Work required.
Where the data below contains pictures, omit them; output the rest word for word.

Data.

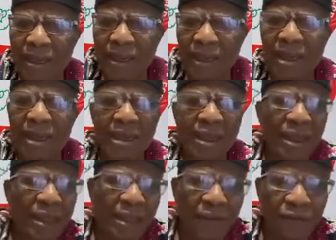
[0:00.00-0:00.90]
and
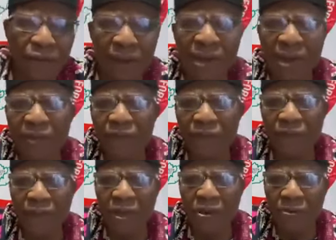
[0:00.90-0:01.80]
inflict
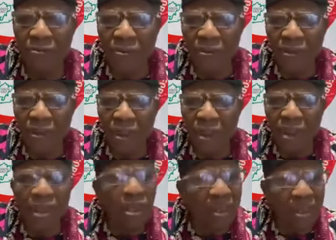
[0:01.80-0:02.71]
venom,
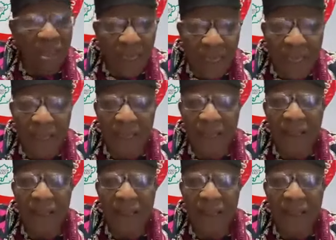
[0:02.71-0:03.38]
is there.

Exercise response.
[0:00.00-0:00.90]
and
[0:00.90-0:01.80]
inflict
[0:01.80-0:02.71]
venom,
[0:02.71-0:03.38]
is there.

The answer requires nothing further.